**Record excerpts**

==============================

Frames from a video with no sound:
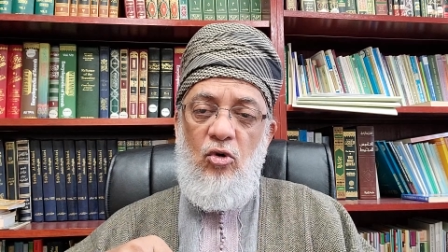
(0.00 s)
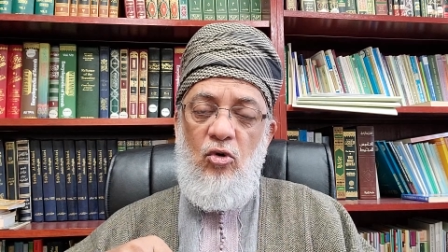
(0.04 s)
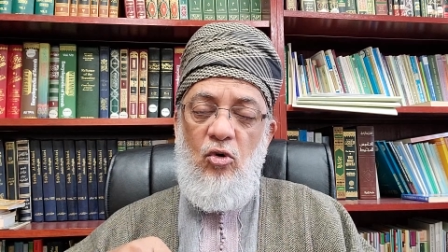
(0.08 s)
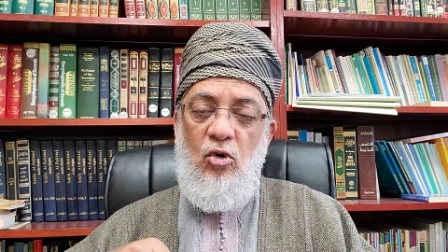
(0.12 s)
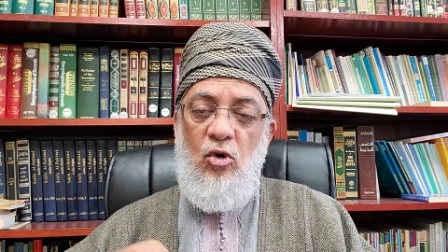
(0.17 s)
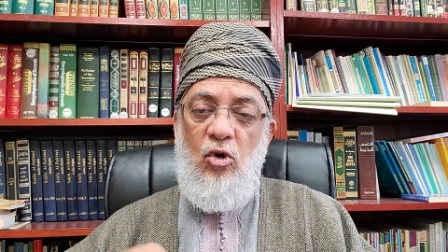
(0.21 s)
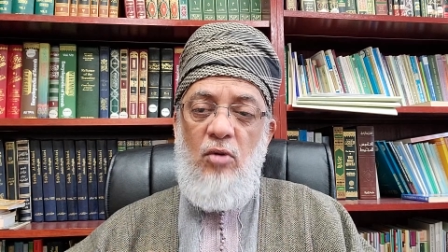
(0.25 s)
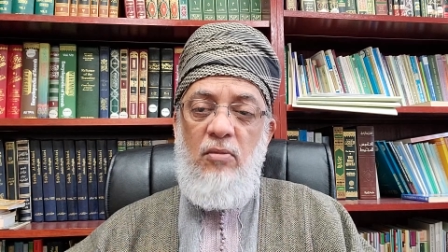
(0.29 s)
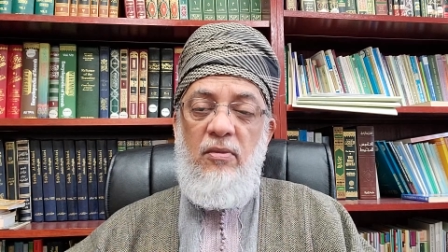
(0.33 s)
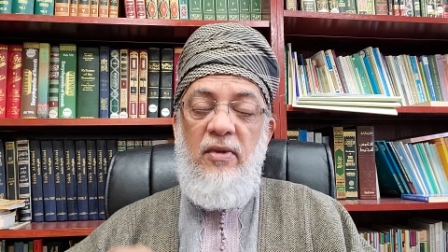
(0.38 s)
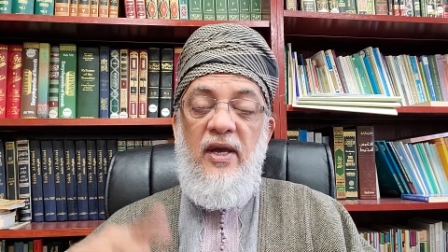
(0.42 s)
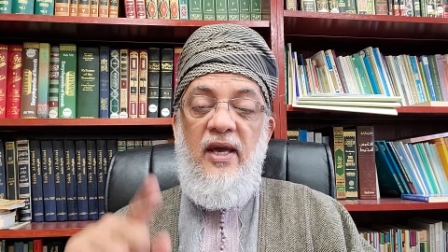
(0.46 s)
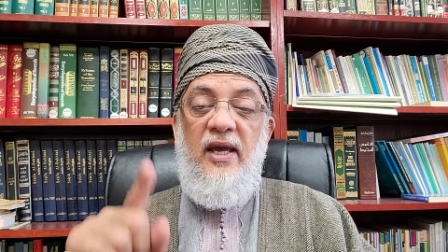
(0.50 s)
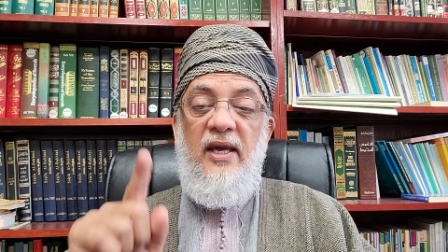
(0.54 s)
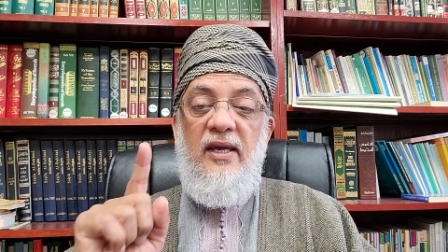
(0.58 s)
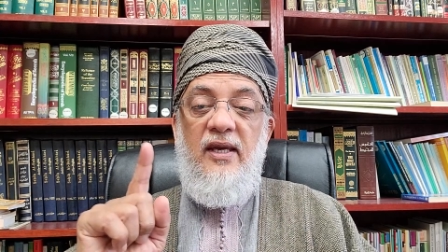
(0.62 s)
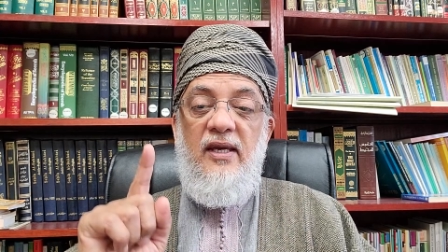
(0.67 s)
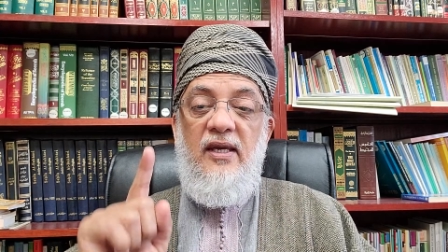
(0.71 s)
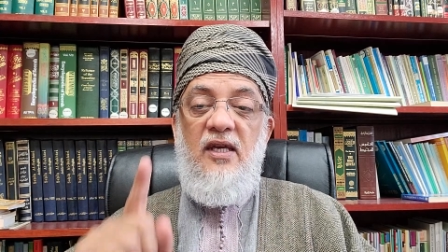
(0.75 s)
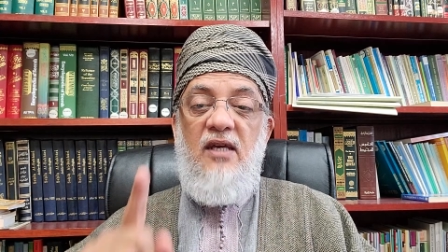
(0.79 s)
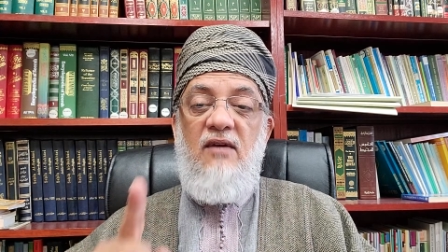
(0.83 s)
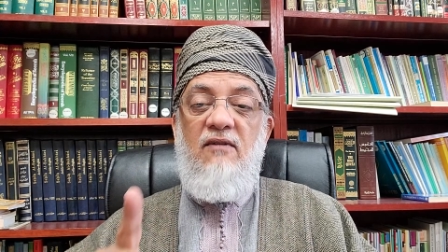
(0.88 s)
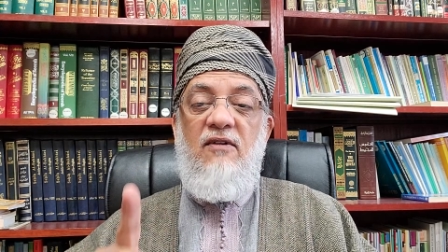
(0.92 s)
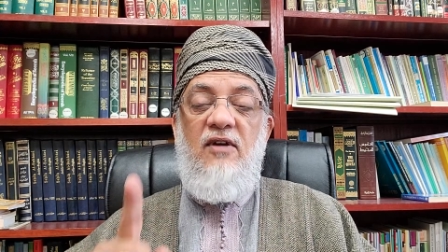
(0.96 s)
home
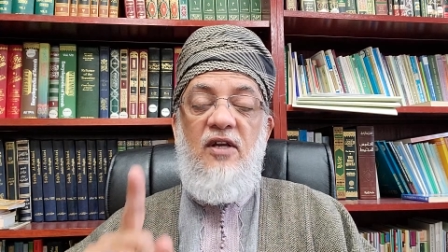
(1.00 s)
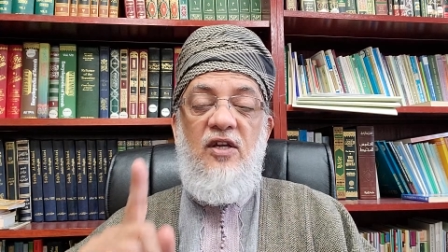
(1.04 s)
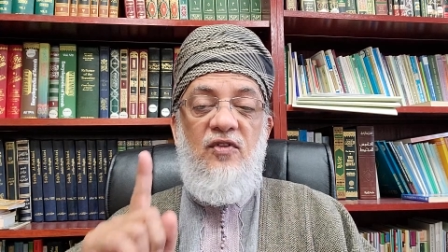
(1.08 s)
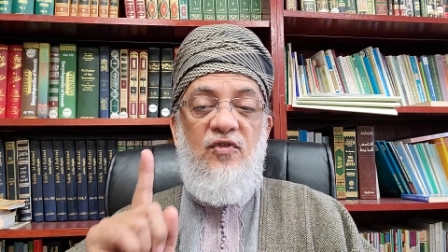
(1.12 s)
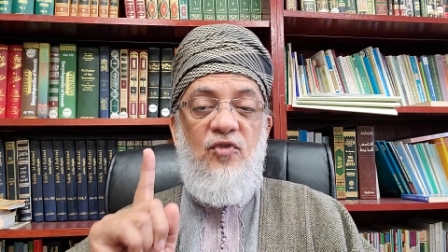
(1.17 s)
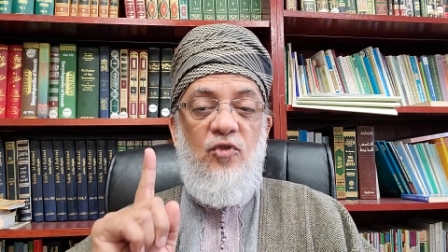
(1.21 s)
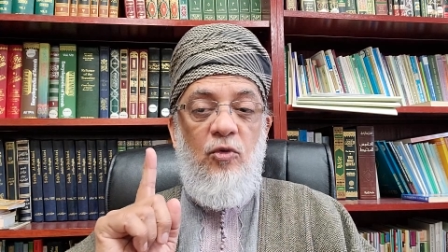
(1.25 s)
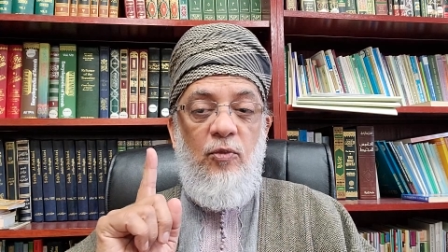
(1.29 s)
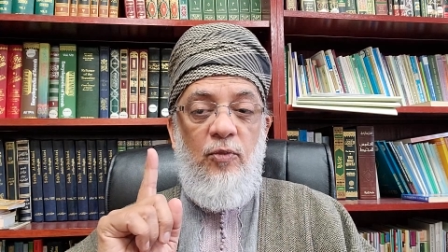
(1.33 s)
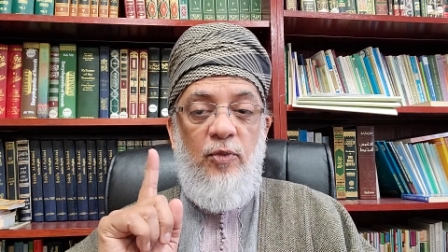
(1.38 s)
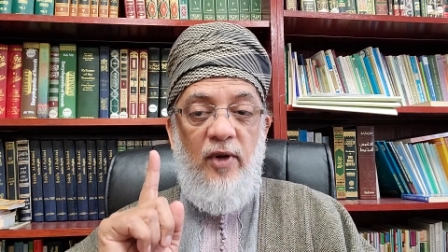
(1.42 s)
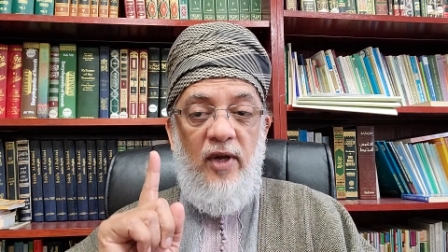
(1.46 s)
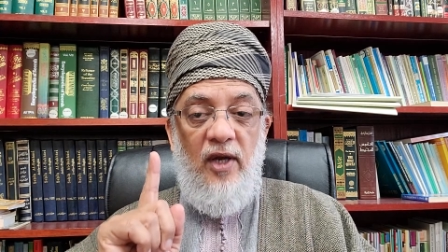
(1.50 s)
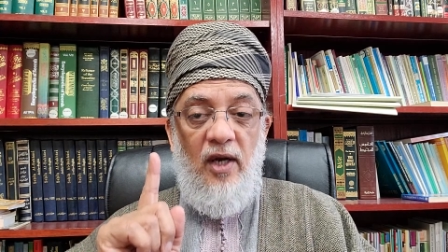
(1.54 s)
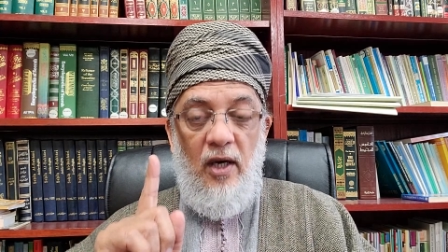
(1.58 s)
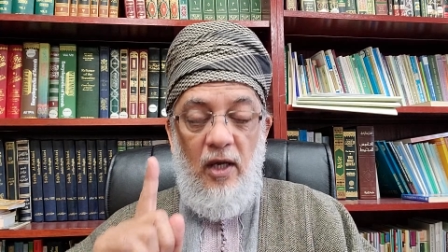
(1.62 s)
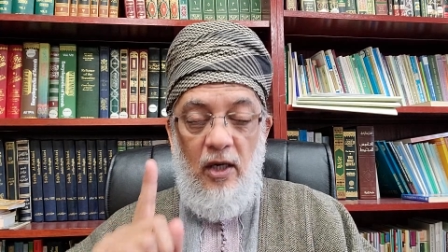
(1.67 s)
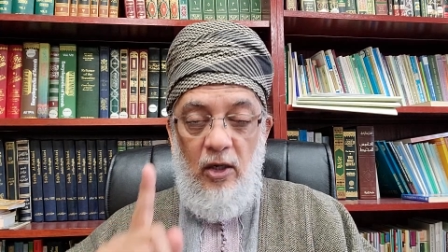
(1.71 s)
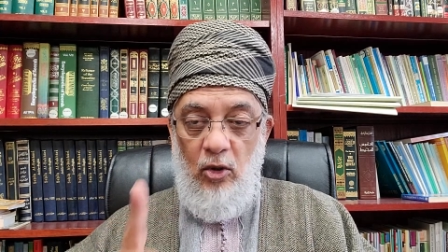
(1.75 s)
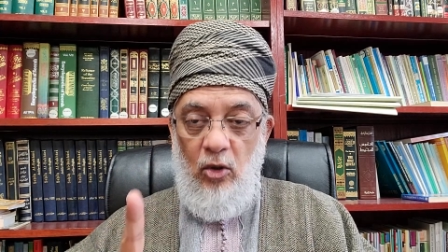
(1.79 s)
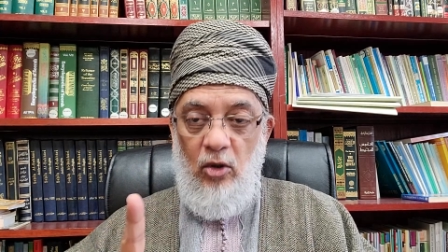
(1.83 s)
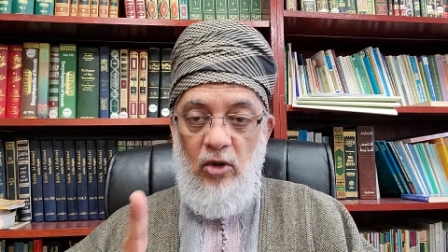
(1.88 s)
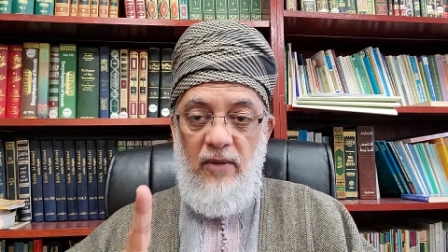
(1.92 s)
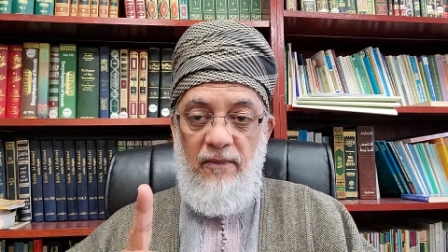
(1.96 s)
even if you pray
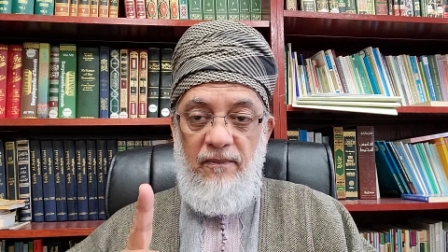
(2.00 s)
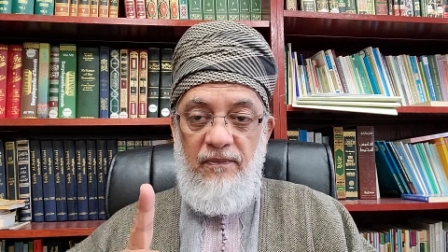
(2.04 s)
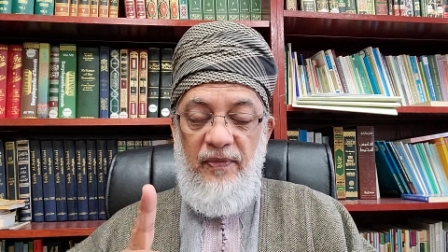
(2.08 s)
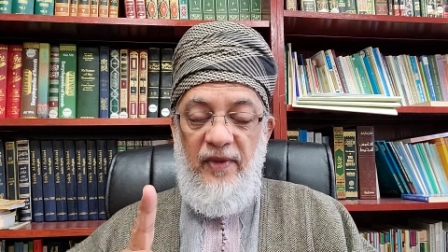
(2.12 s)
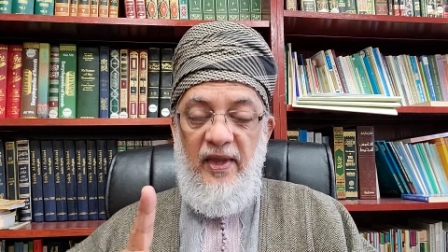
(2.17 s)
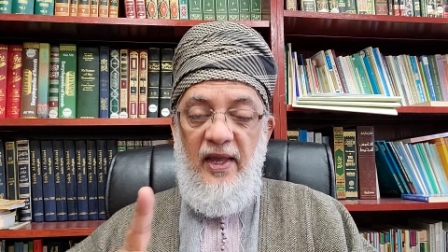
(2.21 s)
alone.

==============================

**Work item**
Every entry above should come back exactly as written, except for its pictures.

**Task response**
Frames from a video with no sound:
(0.00 s)
(0.04 s)
(0.08 s)
(0.12 s)
(0.17 s)
(0.21 s)
(0.25 s)
(0.29 s)
(0.33 s)
(0.38 s)
(0.42 s)
(0.46 s)
(0.50 s)
(0.54 s)
(0.58 s)
(0.62 s)
(0.67 s)
(0.71 s)
(0.75 s)
(0.79 s)
(0.83 s)
(0.88 s)
(0.92 s)
(0.96 s)
home
(1.00 s)
(1.04 s)
(1.08 s)
(1.12 s)
(1.17 s)
(1.21 s)
(1.25 s)
(1.29 s)
(1.33 s)
(1.38 s)
(1.42 s)
(1.46 s)
(1.50 s)
(1.54 s)
(1.58 s)
(1.62 s)
(1.67 s)
(1.71 s)
(1.75 s)
(1.79 s)
(1.83 s)
(1.88 s)
(1.92 s)
(1.96 s)
even if you pray
(2.00 s)
(2.04 s)
(2.08 s)
(2.12 s)
(2.17 s)
(2.21 s)
alone.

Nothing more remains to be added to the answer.